## Extracted records
──────────

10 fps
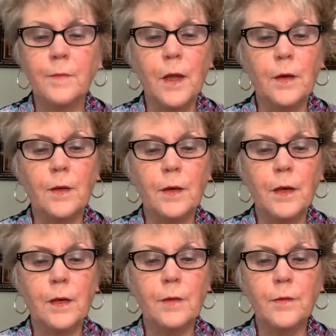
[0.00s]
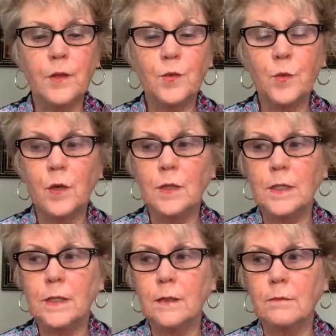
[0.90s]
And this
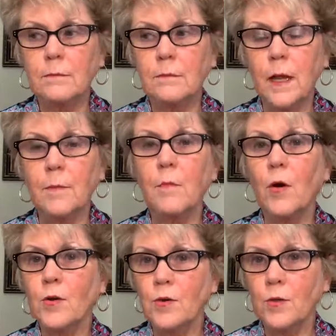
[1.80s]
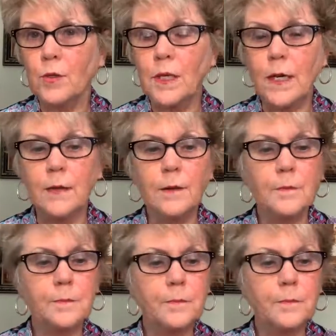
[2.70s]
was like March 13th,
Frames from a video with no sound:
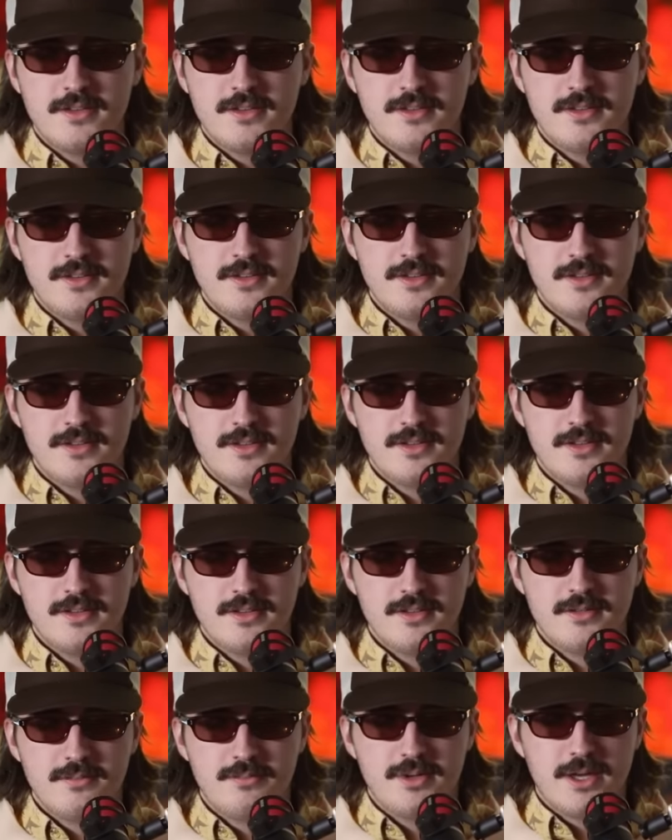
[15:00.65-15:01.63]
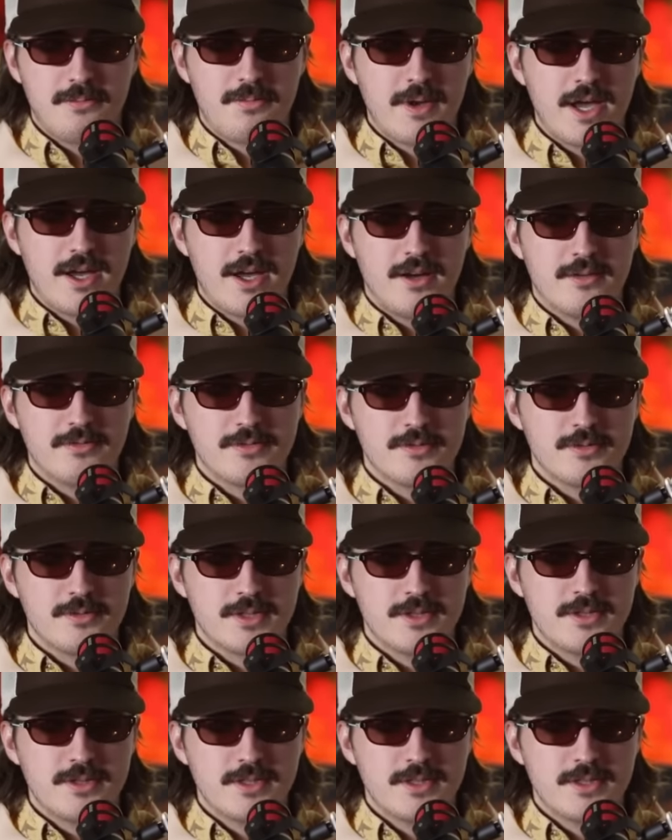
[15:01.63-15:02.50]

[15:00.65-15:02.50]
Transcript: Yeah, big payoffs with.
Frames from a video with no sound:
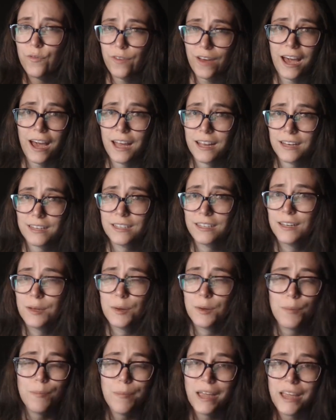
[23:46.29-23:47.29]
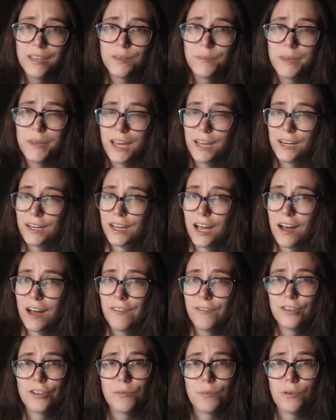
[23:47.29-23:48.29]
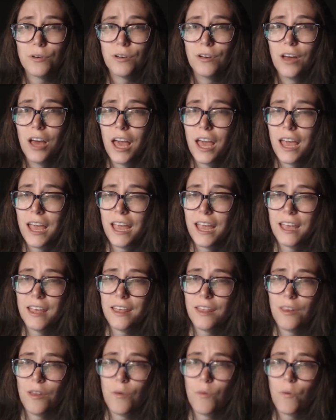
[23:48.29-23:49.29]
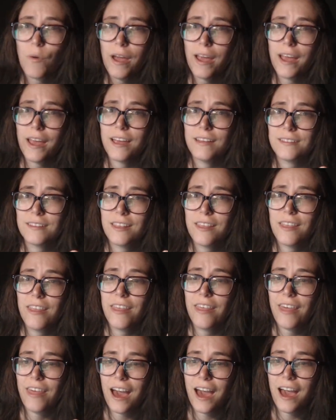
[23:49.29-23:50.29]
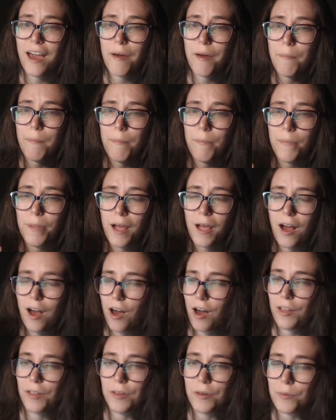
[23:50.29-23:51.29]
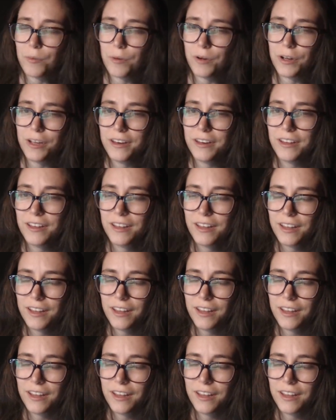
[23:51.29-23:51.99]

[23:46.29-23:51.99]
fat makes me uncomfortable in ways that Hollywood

──────────

Write the lines from the line containing "[15:01.63-15:02.50]" through the last line of the data out again exactly, and only those lines; pictures stay out.

[15:01.63-15:02.50]

[15:00.65-15:02.50]
Transcript: Yeah, big payoffs with.
Frames from a video with no sound:
[23:46.29-23:47.29]
[23:47.29-23:48.29]
[23:48.29-23:49.29]
[23:49.29-23:50.29]
[23:50.29-23:51.29]
[23:51.29-23:51.99]

[23:46.29-23:51.99]
fat makes me uncomfortable in ways that Hollywood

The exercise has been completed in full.